Advanced use of USER macro

This feature, at its core, supports general-purpose identification of special patterns in the resource specification and their replacement at runtime with other strings to derive the name of the resource, before matching it with the resource being accessed by the user. Therefore, it is not limited to the replacement of string USER with the current user's name; it is just something that is offered out of the box.

In order for Ranger users to use the underlying core functionality, they need to be familiar with interfaces provided by Ranger for customizing Ranger, such as RangerContextEnricher, RangerAccessRequest, and RangerConditionEvaluator.

The following methods are provided to populate and reference context in the RangerAccessRequest object that represents access requests in the policy evaluation engine:

  • RangerAccessRequestUtil.setTokenInContext(Map<String, Object> context, String tokenName, Object tokenValue);
  • Object RangerAccessRequestUtil.getTokenFromContext(Map<String, Object> context, String tokenName);

An advanced Ranger user needs to provide the following to use the core functionality offered by this feature:

  • Provide an implementation of RangerContextEnricher and include it in the service definition. The implementation of RangerContextEnricher.enrich() method needs to get the context of the RangerAccessRequest provided to it and use the RangerAccessRequestUtil.setTokenInContext() API to populate it with a specific tokenName (such as USER) and its value, derived based on some runtime information and enricher's configuration parameters.
  • Customize the component's service definition with appropriate matcherOptions for each resource definition supported by it as described above in the customizability section.
  • Provide an implementation of RangerConditionEvaluator and include it in the service definition. The implementation of the RangerConditionEvaluator.isMatched() API needs to retrieve the value of the tokenName from the request’s context using the RangerAccessRequestUtil.getTokenFromContext() API, and return the appropriate result.
  • Author a Ranger policy with the resource specification containing the tokenName to implement appropriate access control for the resource name built at runtime by Ranger.

OWNER macro

Let us use the following example to understand the usage of OWNER macro.

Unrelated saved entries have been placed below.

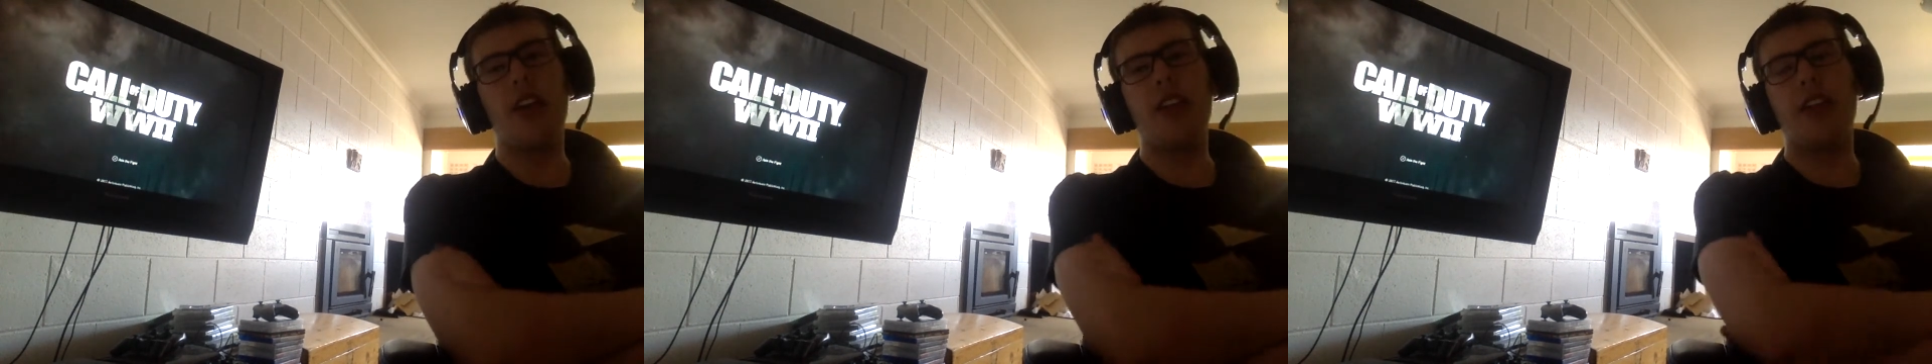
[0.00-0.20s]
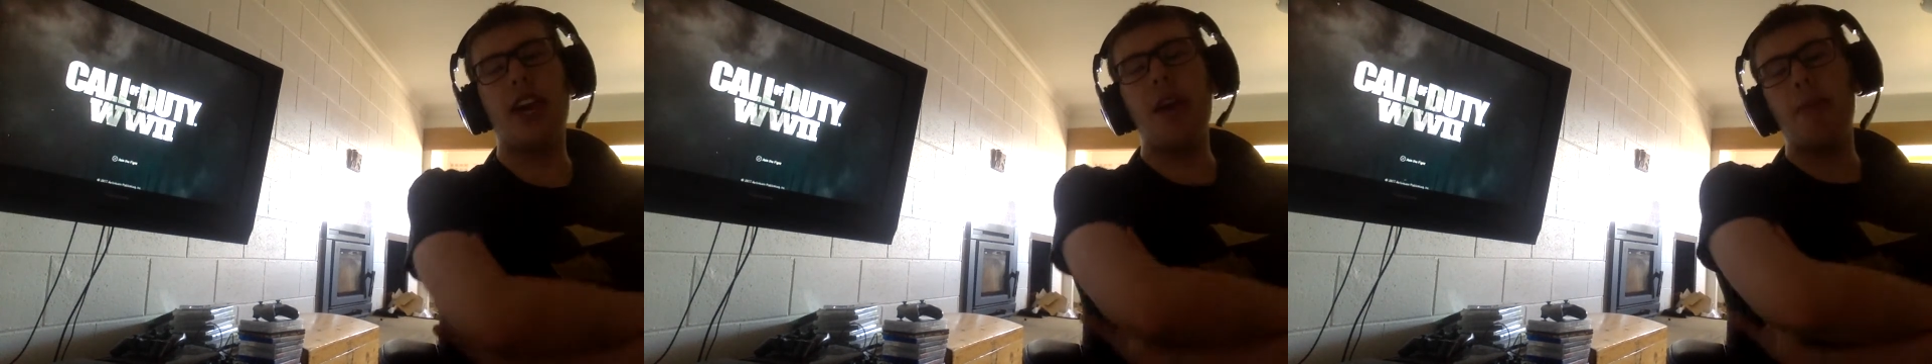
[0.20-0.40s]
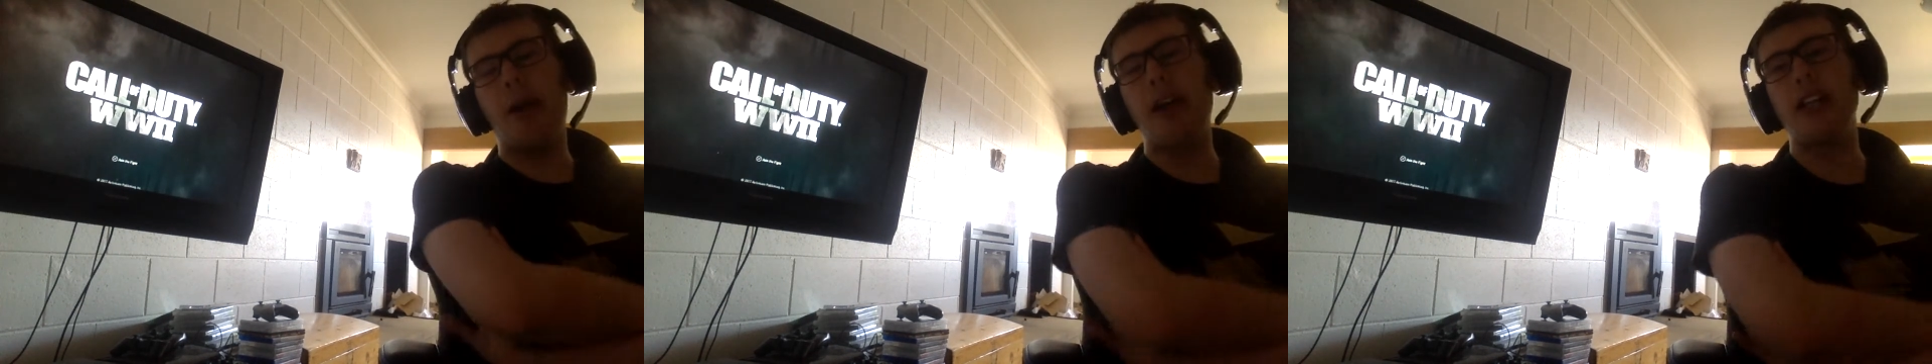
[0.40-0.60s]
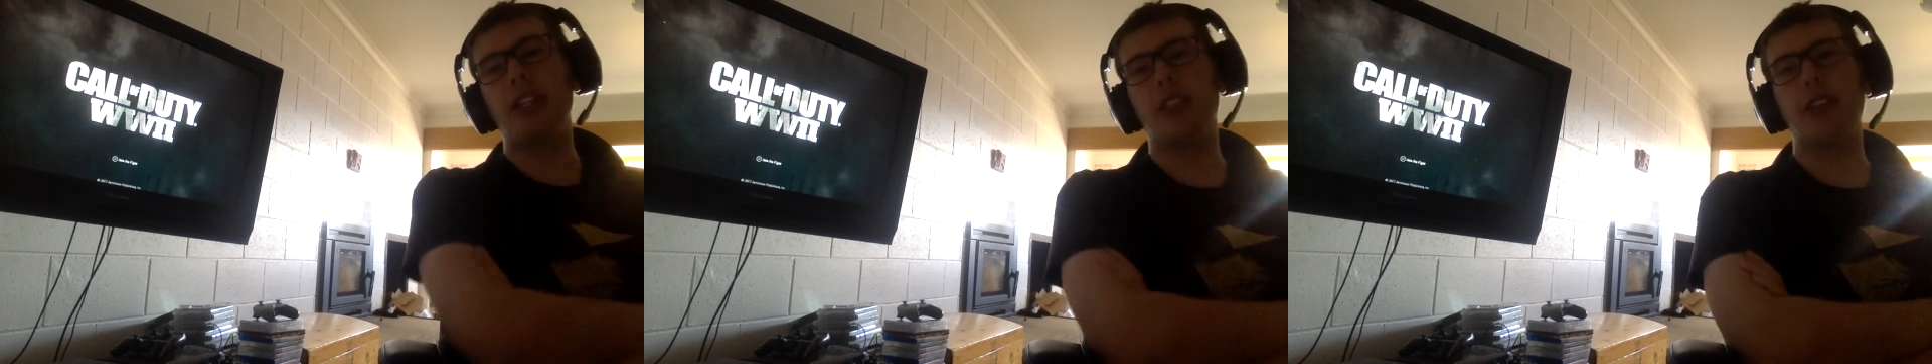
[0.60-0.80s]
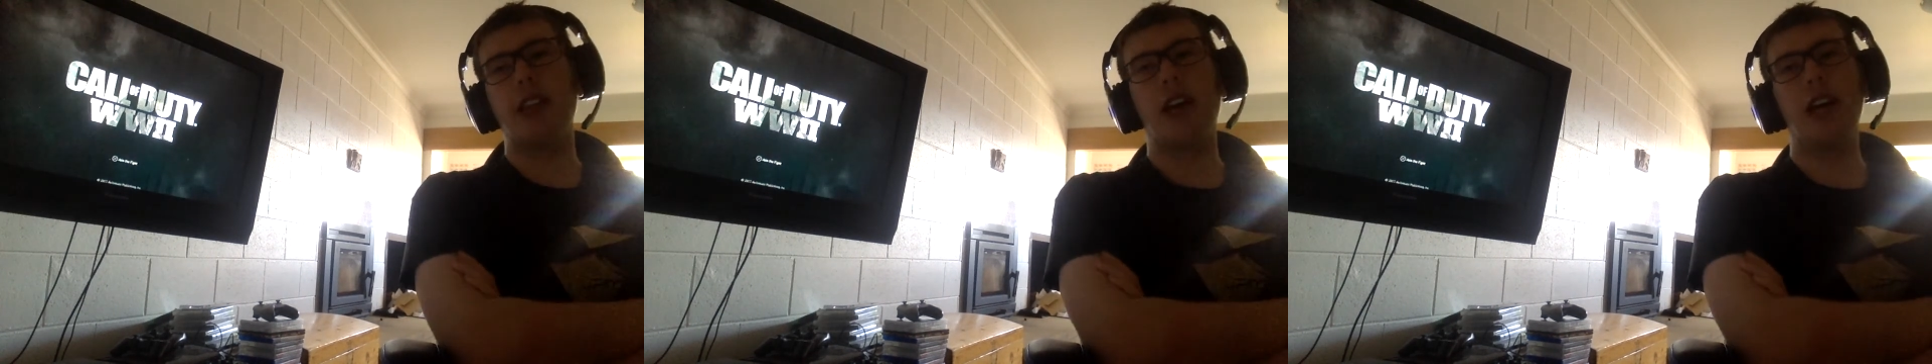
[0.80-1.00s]
The campaign
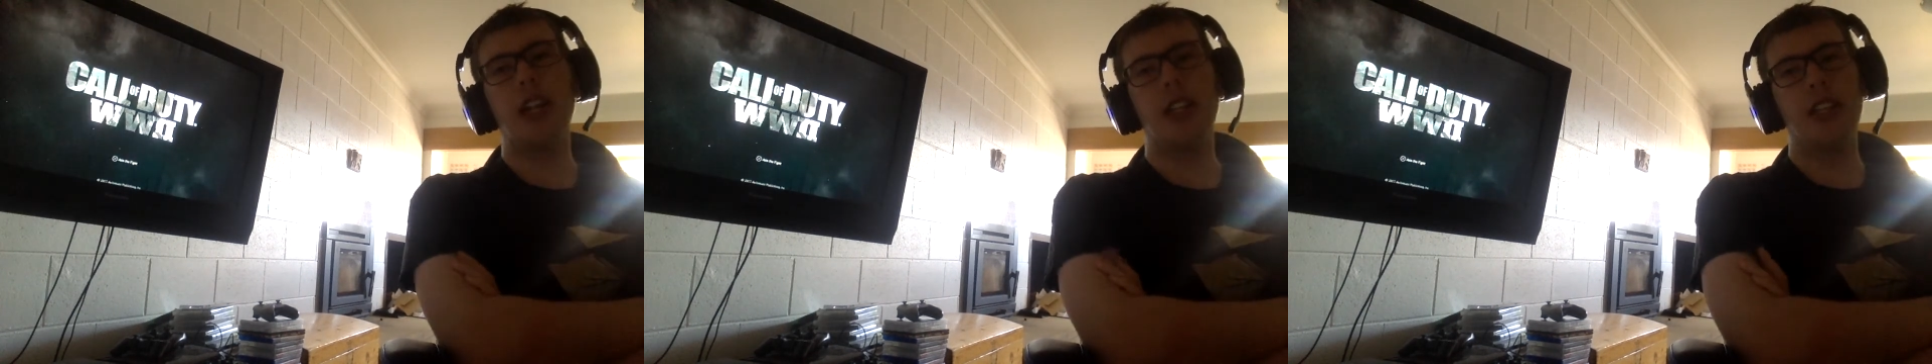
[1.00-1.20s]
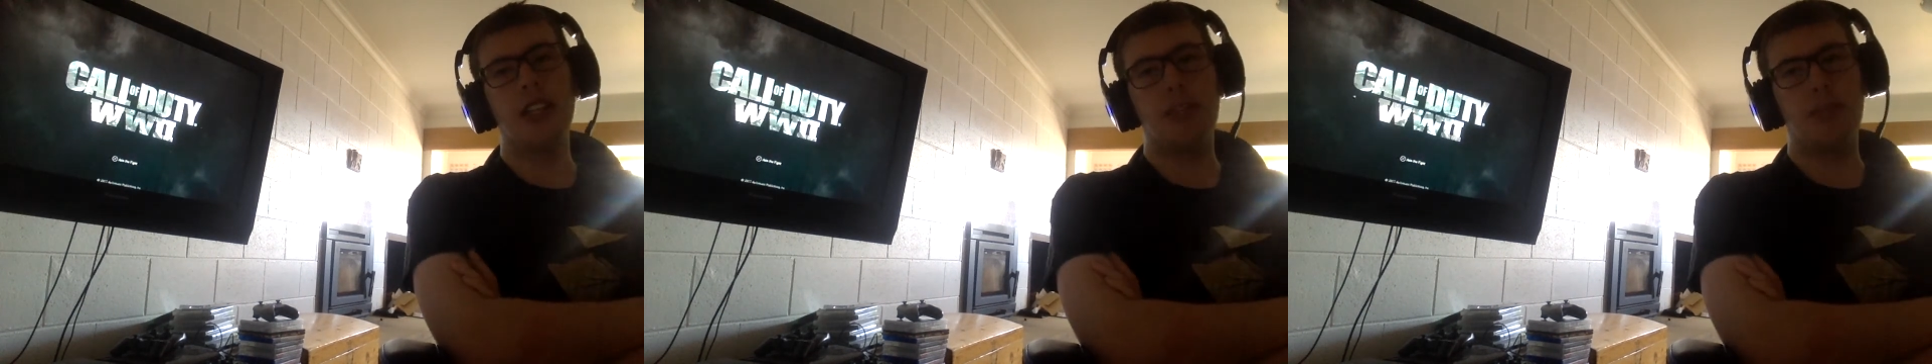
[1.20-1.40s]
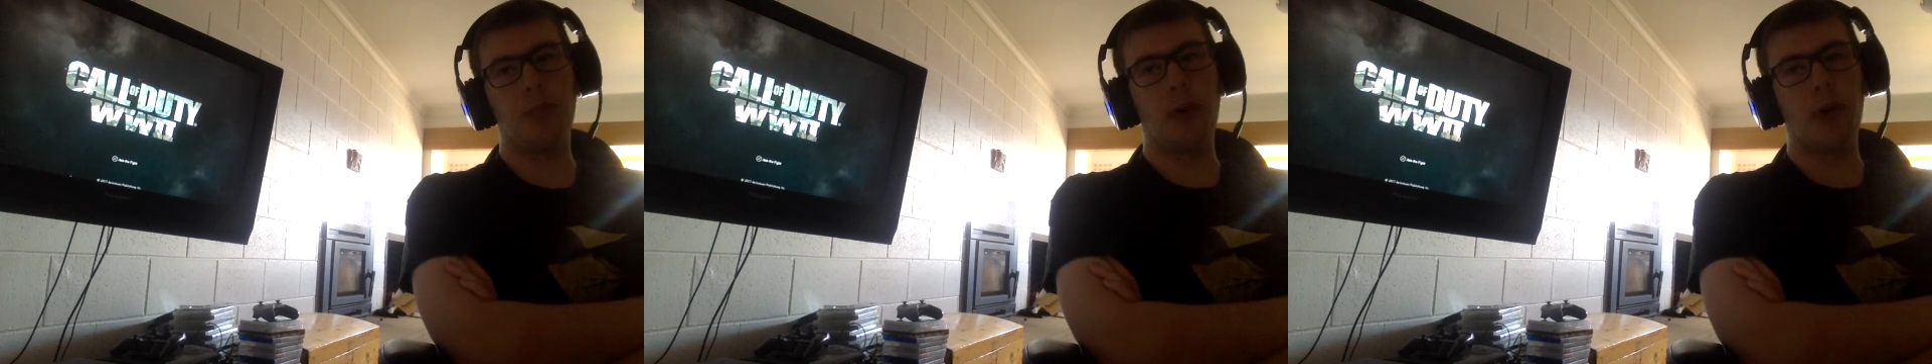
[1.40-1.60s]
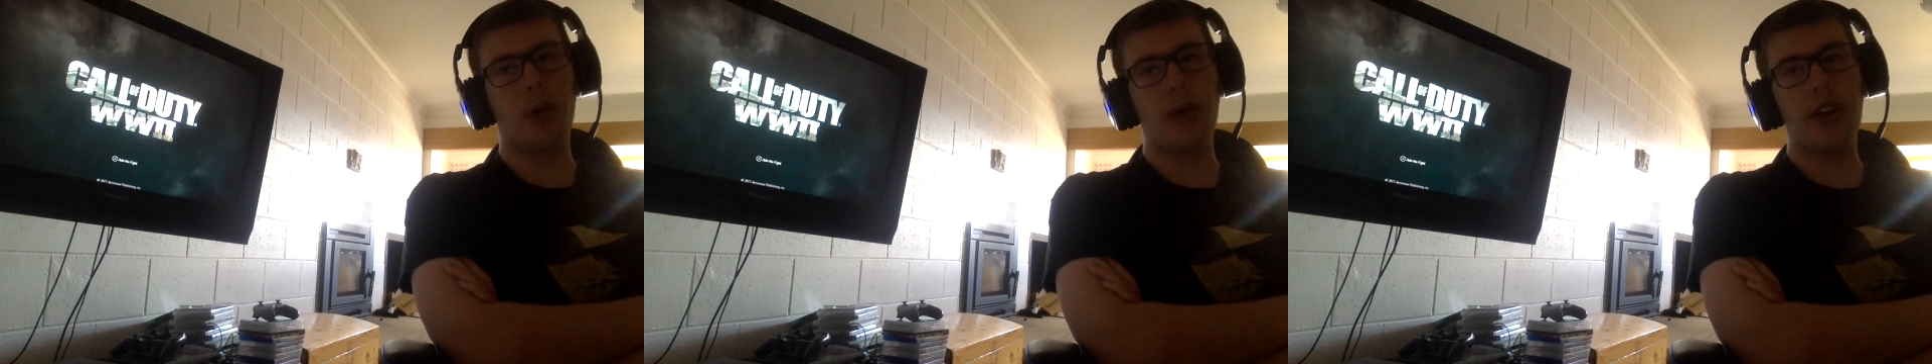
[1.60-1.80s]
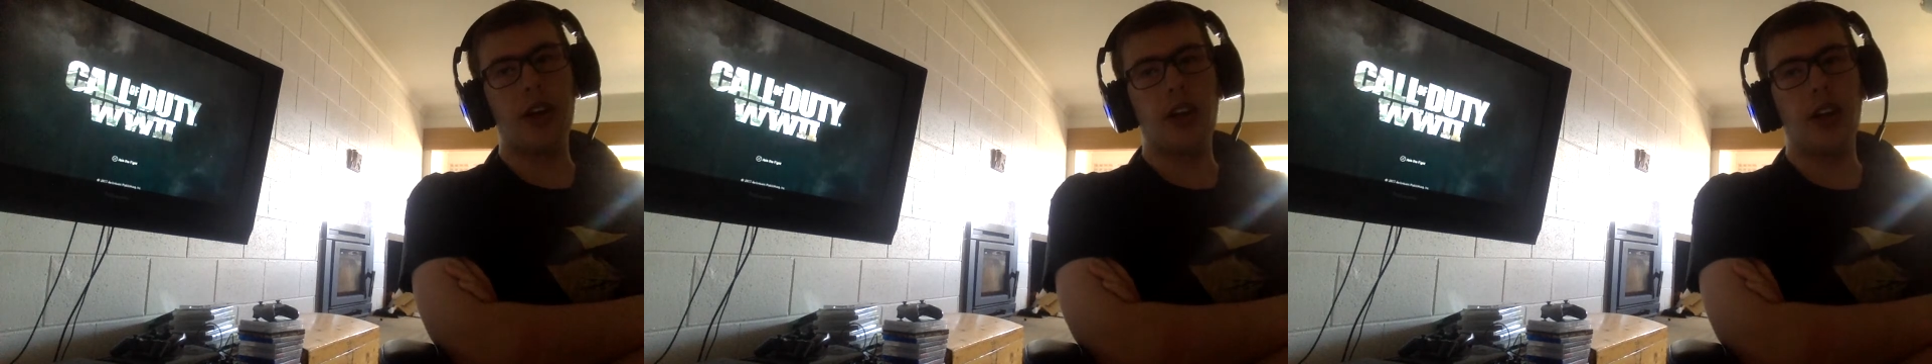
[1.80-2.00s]
is dull, it's
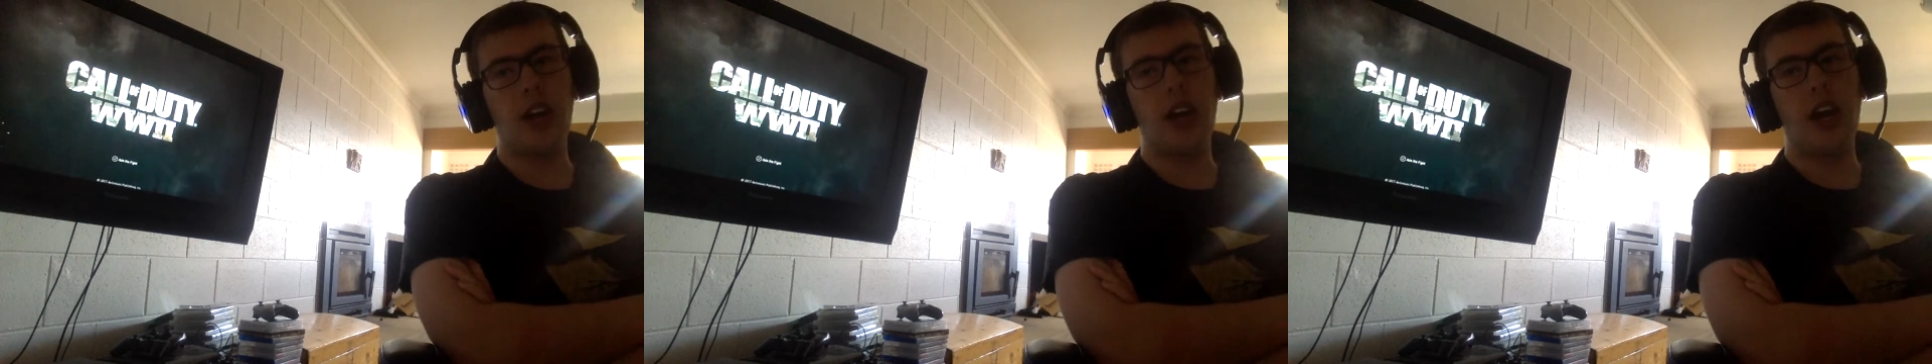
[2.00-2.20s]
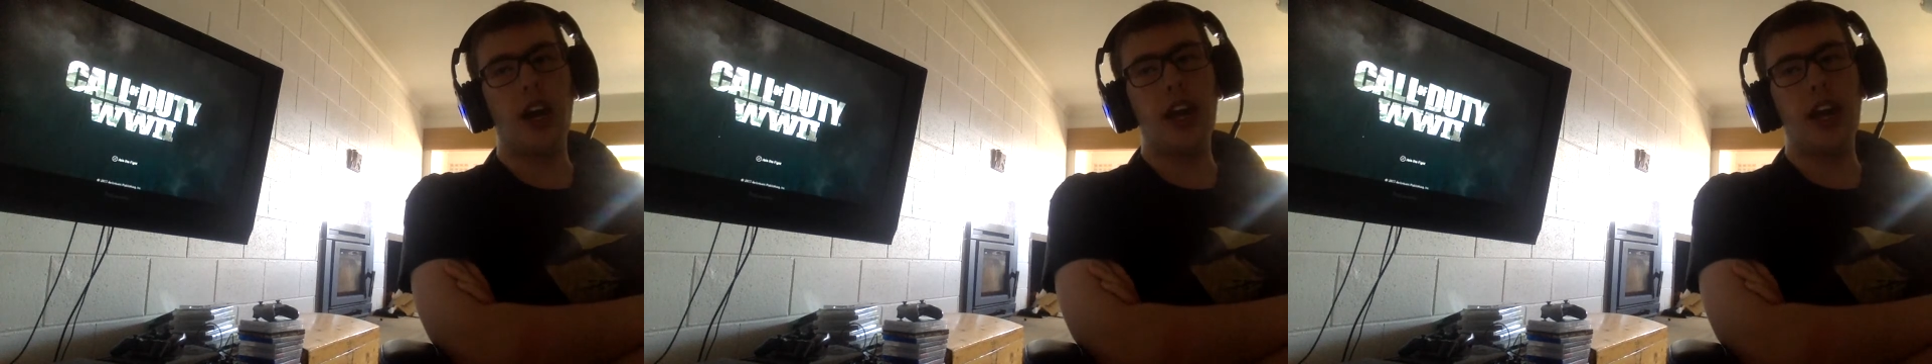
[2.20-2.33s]
boring.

When resources are created in respective services (HDFS, Hive, HBase, and so on), those resources are marked with the owner information. When the resource's owner accesses those resources, the owner should have all permissions on those resources.
  • In the Allow Conditions Ranger policy, for the user entry, the {OWNER} macro is used with the permission All.
  • This Owner policy gives the necessary permission to the resources (database/table/column) that the user owns.
  • Other resources which are not owned by the user are not allowed to be accessed.
  • This single policy gives the flexibility to provide access to the owner of the resources.